*** Opening ENTRIES SHOWN ***

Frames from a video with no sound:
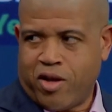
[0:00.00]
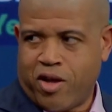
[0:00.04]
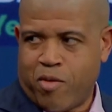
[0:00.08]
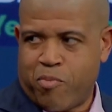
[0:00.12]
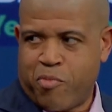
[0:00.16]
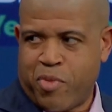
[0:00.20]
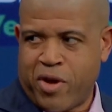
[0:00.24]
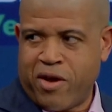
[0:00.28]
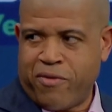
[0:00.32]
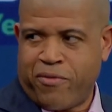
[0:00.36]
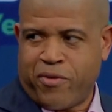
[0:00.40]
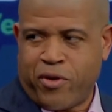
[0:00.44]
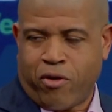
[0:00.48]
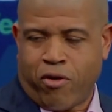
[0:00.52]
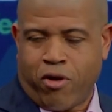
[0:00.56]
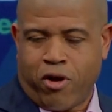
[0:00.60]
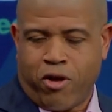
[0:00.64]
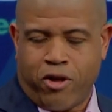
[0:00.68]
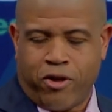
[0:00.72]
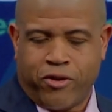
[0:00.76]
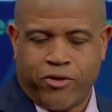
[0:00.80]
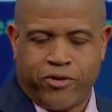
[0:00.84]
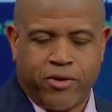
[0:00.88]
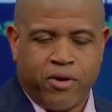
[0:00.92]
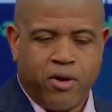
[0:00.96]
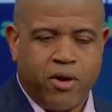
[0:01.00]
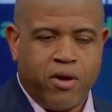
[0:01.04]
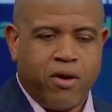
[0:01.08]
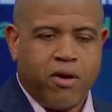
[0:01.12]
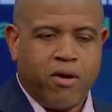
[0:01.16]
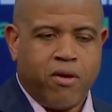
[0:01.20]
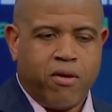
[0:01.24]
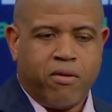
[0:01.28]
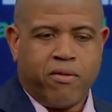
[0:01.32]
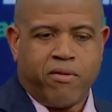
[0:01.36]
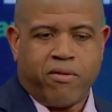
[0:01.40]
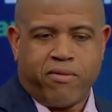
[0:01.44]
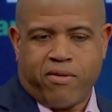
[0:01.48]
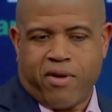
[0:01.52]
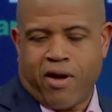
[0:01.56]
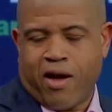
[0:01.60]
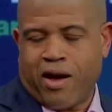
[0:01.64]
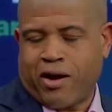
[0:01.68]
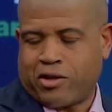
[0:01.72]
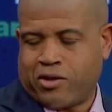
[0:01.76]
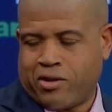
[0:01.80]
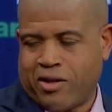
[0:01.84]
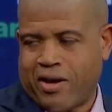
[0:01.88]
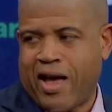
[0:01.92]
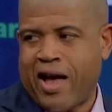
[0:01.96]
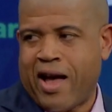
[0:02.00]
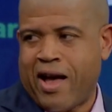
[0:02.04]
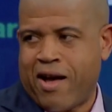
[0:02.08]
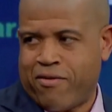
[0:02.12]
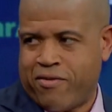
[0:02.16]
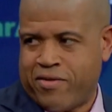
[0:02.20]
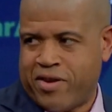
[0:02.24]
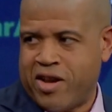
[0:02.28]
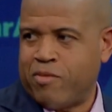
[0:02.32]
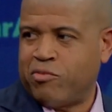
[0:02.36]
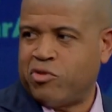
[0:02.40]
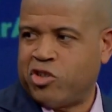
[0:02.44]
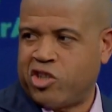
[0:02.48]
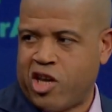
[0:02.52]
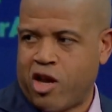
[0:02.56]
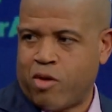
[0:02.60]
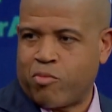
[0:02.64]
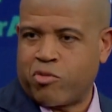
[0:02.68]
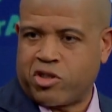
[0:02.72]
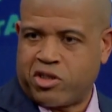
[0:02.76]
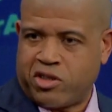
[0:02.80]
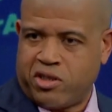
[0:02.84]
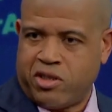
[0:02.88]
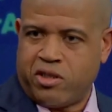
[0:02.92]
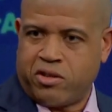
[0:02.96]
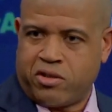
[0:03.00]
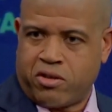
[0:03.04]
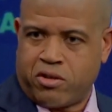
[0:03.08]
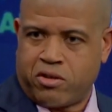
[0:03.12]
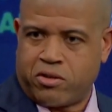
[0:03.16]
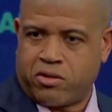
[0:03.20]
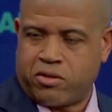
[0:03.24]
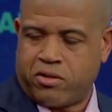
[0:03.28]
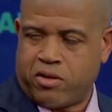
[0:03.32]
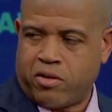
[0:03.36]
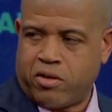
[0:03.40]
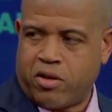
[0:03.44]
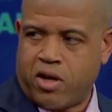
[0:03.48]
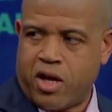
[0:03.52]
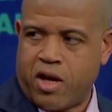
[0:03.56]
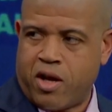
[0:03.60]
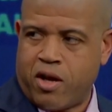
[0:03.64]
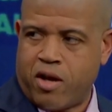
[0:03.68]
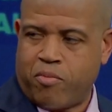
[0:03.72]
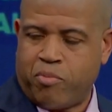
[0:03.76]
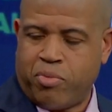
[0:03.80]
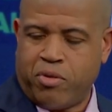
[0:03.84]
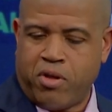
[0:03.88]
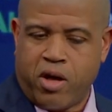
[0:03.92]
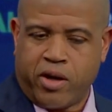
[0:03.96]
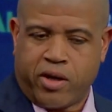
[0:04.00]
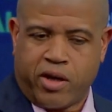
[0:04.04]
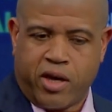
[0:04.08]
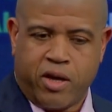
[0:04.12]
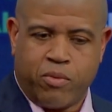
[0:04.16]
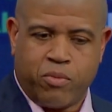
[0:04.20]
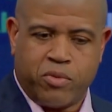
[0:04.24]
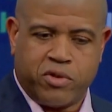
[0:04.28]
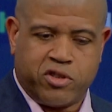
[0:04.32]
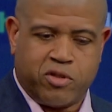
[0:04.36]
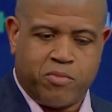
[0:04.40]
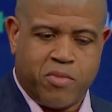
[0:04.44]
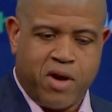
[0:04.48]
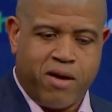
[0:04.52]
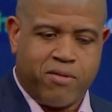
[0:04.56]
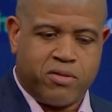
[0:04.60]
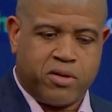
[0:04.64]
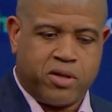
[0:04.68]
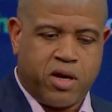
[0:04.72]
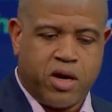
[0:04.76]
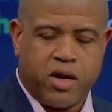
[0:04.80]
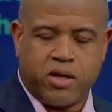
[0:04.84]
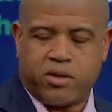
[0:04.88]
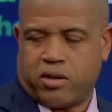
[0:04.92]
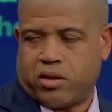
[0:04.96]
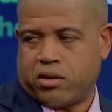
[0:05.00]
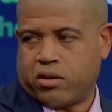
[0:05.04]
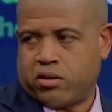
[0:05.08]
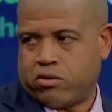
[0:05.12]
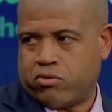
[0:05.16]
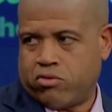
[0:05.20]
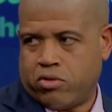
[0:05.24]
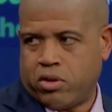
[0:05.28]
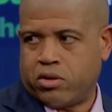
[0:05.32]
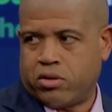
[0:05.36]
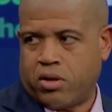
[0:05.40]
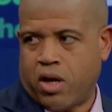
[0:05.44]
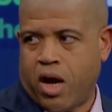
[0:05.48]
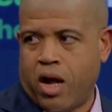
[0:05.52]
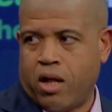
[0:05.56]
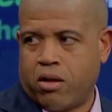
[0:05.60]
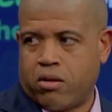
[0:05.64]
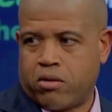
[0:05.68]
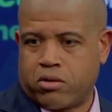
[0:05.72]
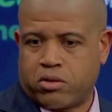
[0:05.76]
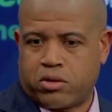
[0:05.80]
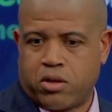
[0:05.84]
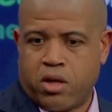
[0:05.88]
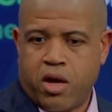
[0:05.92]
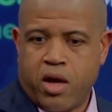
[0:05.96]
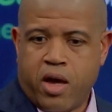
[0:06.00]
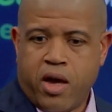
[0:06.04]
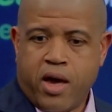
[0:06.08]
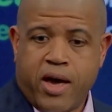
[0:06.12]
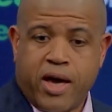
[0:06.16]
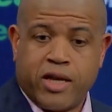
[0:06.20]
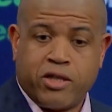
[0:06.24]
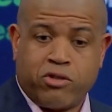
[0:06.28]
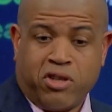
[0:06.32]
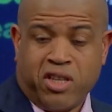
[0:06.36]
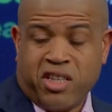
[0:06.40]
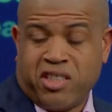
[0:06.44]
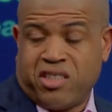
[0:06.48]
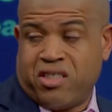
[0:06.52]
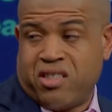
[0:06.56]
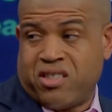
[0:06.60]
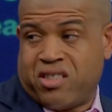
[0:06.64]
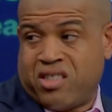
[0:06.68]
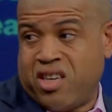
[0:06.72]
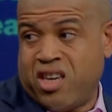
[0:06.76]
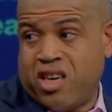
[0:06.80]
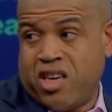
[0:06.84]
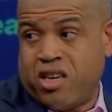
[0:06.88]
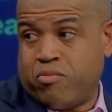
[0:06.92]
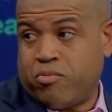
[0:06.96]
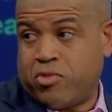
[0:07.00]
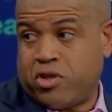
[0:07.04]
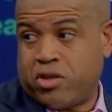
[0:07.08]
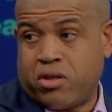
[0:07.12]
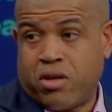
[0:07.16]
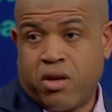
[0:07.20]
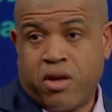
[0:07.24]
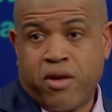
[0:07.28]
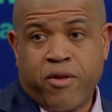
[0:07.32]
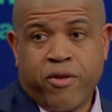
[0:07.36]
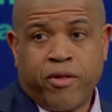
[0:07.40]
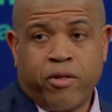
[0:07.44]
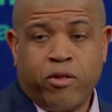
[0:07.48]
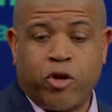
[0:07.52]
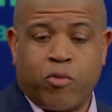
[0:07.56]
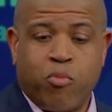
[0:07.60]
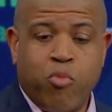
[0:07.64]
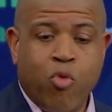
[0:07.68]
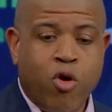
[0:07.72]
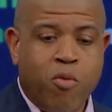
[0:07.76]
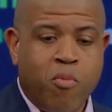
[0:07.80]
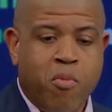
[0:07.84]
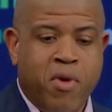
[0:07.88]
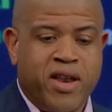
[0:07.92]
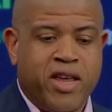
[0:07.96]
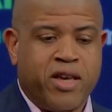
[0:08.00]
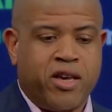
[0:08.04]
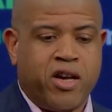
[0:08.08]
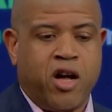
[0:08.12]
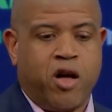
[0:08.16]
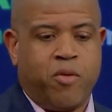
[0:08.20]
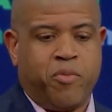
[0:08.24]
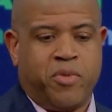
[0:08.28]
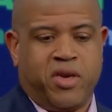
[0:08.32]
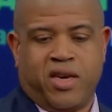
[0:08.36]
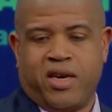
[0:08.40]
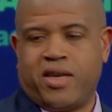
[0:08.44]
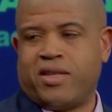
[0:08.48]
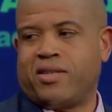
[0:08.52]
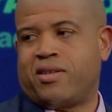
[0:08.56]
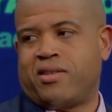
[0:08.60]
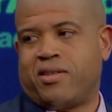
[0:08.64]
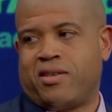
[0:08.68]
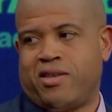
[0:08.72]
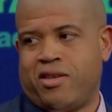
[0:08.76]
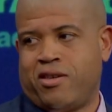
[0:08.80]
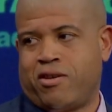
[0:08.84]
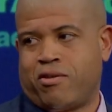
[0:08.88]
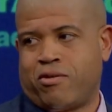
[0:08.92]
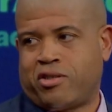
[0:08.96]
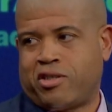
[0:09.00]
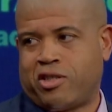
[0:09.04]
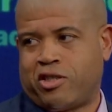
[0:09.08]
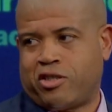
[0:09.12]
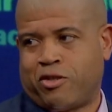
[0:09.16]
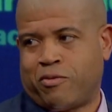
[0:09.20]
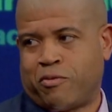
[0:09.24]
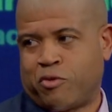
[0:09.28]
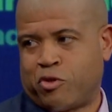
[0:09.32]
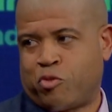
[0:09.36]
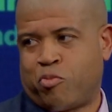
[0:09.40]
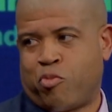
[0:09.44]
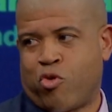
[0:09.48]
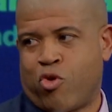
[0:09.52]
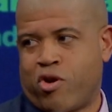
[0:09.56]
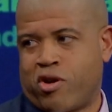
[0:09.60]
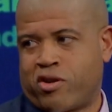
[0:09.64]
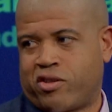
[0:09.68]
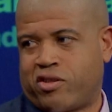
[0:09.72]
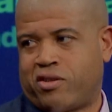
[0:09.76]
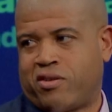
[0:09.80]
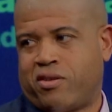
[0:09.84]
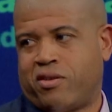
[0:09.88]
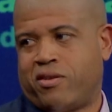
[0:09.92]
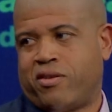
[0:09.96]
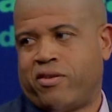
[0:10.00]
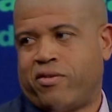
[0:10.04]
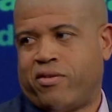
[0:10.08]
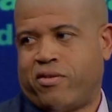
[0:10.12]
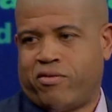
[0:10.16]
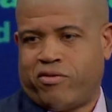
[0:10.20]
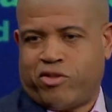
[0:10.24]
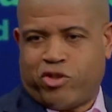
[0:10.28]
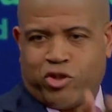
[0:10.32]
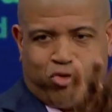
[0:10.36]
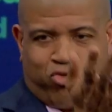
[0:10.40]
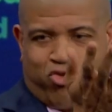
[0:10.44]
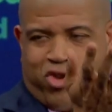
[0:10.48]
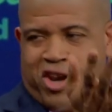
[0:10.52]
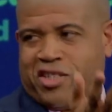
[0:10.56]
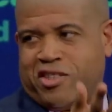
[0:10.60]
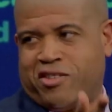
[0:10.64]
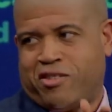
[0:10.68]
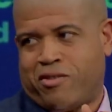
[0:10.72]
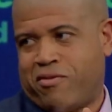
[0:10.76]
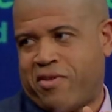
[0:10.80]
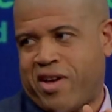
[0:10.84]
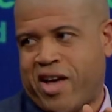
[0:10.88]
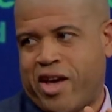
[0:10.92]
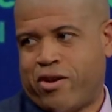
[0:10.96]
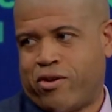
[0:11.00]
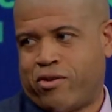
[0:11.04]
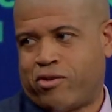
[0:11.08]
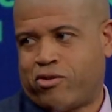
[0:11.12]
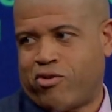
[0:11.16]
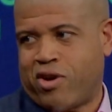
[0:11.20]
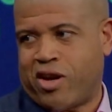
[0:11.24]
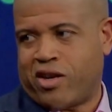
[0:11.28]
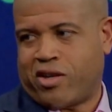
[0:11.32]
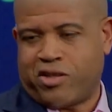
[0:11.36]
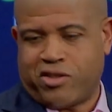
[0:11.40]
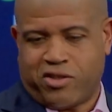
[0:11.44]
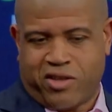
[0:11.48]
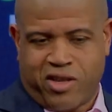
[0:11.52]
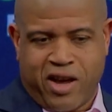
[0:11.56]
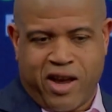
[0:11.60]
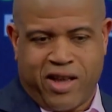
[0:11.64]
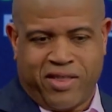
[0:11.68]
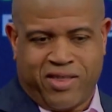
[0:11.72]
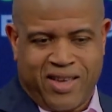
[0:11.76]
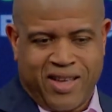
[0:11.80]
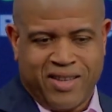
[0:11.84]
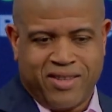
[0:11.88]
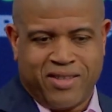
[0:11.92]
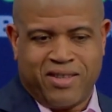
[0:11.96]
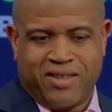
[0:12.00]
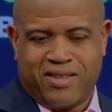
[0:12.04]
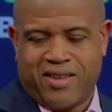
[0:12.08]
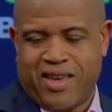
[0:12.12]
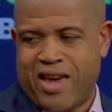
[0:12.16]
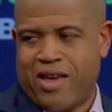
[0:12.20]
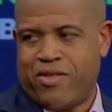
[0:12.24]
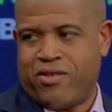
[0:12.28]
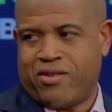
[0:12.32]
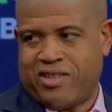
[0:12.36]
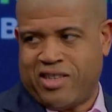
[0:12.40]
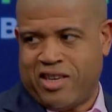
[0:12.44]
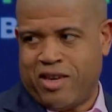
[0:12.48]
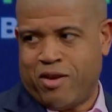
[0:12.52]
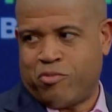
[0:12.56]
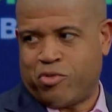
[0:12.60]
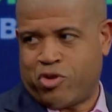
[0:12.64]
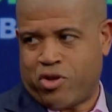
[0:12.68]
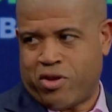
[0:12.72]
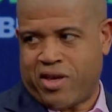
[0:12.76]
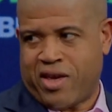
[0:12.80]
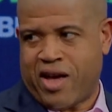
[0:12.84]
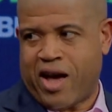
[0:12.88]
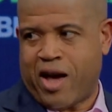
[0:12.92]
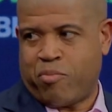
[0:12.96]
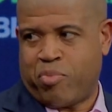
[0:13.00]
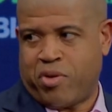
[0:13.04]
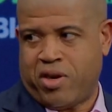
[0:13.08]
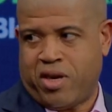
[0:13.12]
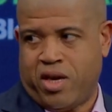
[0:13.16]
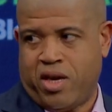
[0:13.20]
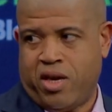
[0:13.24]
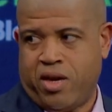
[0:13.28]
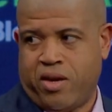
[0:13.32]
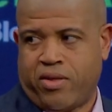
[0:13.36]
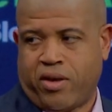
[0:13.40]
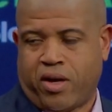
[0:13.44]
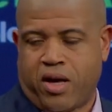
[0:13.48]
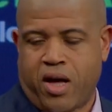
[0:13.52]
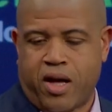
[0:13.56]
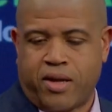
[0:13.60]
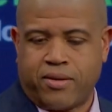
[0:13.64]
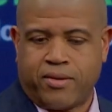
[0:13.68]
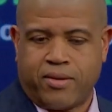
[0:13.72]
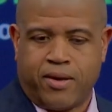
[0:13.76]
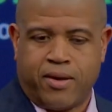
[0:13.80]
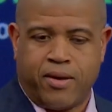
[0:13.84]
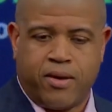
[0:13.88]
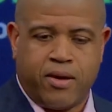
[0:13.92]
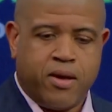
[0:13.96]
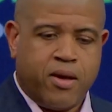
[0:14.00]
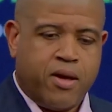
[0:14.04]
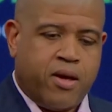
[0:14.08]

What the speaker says: benefit halls. To actually have an MGM or Caesars plug in with some advertising is real dollars. As it relates to the teams, look, more money coming into the ecosystem of sports just raises the values, right? Because at the end of the day, the teams are the IP and the content.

*** Closing ENTRIES SHOWN ***

Write out every line above exactly as it is, leaving out the pictures.

▶ **YOUR RESPONSE**
Frames from a video with no sound:
[0:00.00]
[0:00.04]
[0:00.08]
[0:00.12]
[0:00.16]
[0:00.20]
[0:00.24]
[0:00.28]
[0:00.32]
[0:00.36]
[0:00.40]
[0:00.44]
[0:00.48]
[0:00.52]
[0:00.56]
[0:00.60]
[0:00.64]
[0:00.68]
[0:00.72]
[0:00.76]
[0:00.80]
[0:00.84]
[0:00.88]
[0:00.92]
[0:00.96]
[0:01.00]
[0:01.04]
[0:01.08]
[0:01.12]
[0:01.16]
[0:01.20]
[0:01.24]
[0:01.28]
[0:01.32]
[0:01.36]
[0:01.40]
[0:01.44]
[0:01.48]
[0:01.52]
[0:01.56]
[0:01.60]
[0:01.64]
[0:01.68]
[0:01.72]
[0:01.76]
[0:01.80]
[0:01.84]
[0:01.88]
[0:01.92]
[0:01.96]
[0:02.00]
[0:02.04]
[0:02.08]
[0:02.12]
[0:02.16]
[0:02.20]
[0:02.24]
[0:02.28]
[0:02.32]
[0:02.36]
[0:02.40]
[0:02.44]
[0:02.48]
[0:02.52]
[0:02.56]
[0:02.60]
[0:02.64]
[0:02.68]
[0:02.72]
[0:02.76]
[0:02.80]
[0:02.84]
[0:02.88]
[0:02.92]
[0:02.96]
[0:03.00]
[0:03.04]
[0:03.08]
[0:03.12]
[0:03.16]
[0:03.20]
[0:03.24]
[0:03.28]
[0:03.32]
[0:03.36]
[0:03.40]
[0:03.44]
[0:03.48]
[0:03.52]
[0:03.56]
[0:03.60]
[0:03.64]
[0:03.68]
[0:03.72]
[0:03.76]
[0:03.80]
[0:03.84]
[0:03.88]
[0:03.92]
[0:03.96]
[0:04.00]
[0:04.04]
[0:04.08]
[0:04.12]
[0:04.16]
[0:04.20]
[0:04.24]
[0:04.28]
[0:04.32]
[0:04.36]
[0:04.40]
[0:04.44]
[0:04.48]
[0:04.52]
[0:04.56]
[0:04.60]
[0:04.64]
[0:04.68]
[0:04.72]
[0:04.76]
[0:04.80]
[0:04.84]
[0:04.88]
[0:04.92]
[0:04.96]
[0:05.00]
[0:05.04]
[0:05.08]
[0:05.12]
[0:05.16]
[0:05.20]
[0:05.24]
[0:05.28]
[0:05.32]
[0:05.36]
[0:05.40]
[0:05.44]
[0:05.48]
[0:05.52]
[0:05.56]
[0:05.60]
[0:05.64]
[0:05.68]
[0:05.72]
[0:05.76]
[0:05.80]
[0:05.84]
[0:05.88]
[0:05.92]
[0:05.96]
[0:06.00]
[0:06.04]
[0:06.08]
[0:06.12]
[0:06.16]
[0:06.20]
[0:06.24]
[0:06.28]
[0:06.32]
[0:06.36]
[0:06.40]
[0:06.44]
[0:06.48]
[0:06.52]
[0:06.56]
[0:06.60]
[0:06.64]
[0:06.68]
[0:06.72]
[0:06.76]
[0:06.80]
[0:06.84]
[0:06.88]
[0:06.92]
[0:06.96]
[0:07.00]
[0:07.04]
[0:07.08]
[0:07.12]
[0:07.16]
[0:07.20]
[0:07.24]
[0:07.28]
[0:07.32]
[0:07.36]
[0:07.40]
[0:07.44]
[0:07.48]
[0:07.52]
[0:07.56]
[0:07.60]
[0:07.64]
[0:07.68]
[0:07.72]
[0:07.76]
[0:07.80]
[0:07.84]
[0:07.88]
[0:07.92]
[0:07.96]
[0:08.00]
[0:08.04]
[0:08.08]
[0:08.12]
[0:08.16]
[0:08.20]
[0:08.24]
[0:08.28]
[0:08.32]
[0:08.36]
[0:08.40]
[0:08.44]
[0:08.48]
[0:08.52]
[0:08.56]
[0:08.60]
[0:08.64]
[0:08.68]
[0:08.72]
[0:08.76]
[0:08.80]
[0:08.84]
[0:08.88]
[0:08.92]
[0:08.96]
[0:09.00]
[0:09.04]
[0:09.08]
[0:09.12]
[0:09.16]
[0:09.20]
[0:09.24]
[0:09.28]
[0:09.32]
[0:09.36]
[0:09.40]
[0:09.44]
[0:09.48]
[0:09.52]
[0:09.56]
[0:09.60]
[0:09.64]
[0:09.68]
[0:09.72]
[0:09.76]
[0:09.80]
[0:09.84]
[0:09.88]
[0:09.92]
[0:09.96]
[0:10.00]
[0:10.04]
[0:10.08]
[0:10.12]
[0:10.16]
[0:10.20]
[0:10.24]
[0:10.28]
[0:10.32]
[0:10.36]
[0:10.40]
[0:10.44]
[0:10.48]
[0:10.52]
[0:10.56]
[0:10.60]
[0:10.64]
[0:10.68]
[0:10.72]
[0:10.76]
[0:10.80]
[0:10.84]
[0:10.88]
[0:10.92]
[0:10.96]
[0:11.00]
[0:11.04]
[0:11.08]
[0:11.12]
[0:11.16]
[0:11.20]
[0:11.24]
[0:11.28]
[0:11.32]
[0:11.36]
[0:11.40]
[0:11.44]
[0:11.48]
[0:11.52]
[0:11.56]
[0:11.60]
[0:11.64]
[0:11.68]
[0:11.72]
[0:11.76]
[0:11.80]
[0:11.84]
[0:11.88]
[0:11.92]
[0:11.96]
[0:12.00]
[0:12.04]
[0:12.08]
[0:12.12]
[0:12.16]
[0:12.20]
[0:12.24]
[0:12.28]
[0:12.32]
[0:12.36]
[0:12.40]
[0:12.44]
[0:12.48]
[0:12.52]
[0:12.56]
[0:12.60]
[0:12.64]
[0:12.68]
[0:12.72]
[0:12.76]
[0:12.80]
[0:12.84]
[0:12.88]
[0:12.92]
[0:12.96]
[0:13.00]
[0:13.04]
[0:13.08]
[0:13.12]
[0:13.16]
[0:13.20]
[0:13.24]
[0:13.28]
[0:13.32]
[0:13.36]
[0:13.40]
[0:13.44]
[0:13.48]
[0:13.52]
[0:13.56]
[0:13.60]
[0:13.64]
[0:13.68]
[0:13.72]
[0:13.76]
[0:13.80]
[0:13.84]
[0:13.88]
[0:13.92]
[0:13.96]
[0:14.00]
[0:14.04]
[0:14.08]

What the speaker says: benefit halls. To actually have an MGM or Caesars plug in with some advertising is real dollars. As it relates to the teams, look, more money coming into the ecosystem of sports just raises the values, right? Because at the end of the day, the teams are the IP and the content.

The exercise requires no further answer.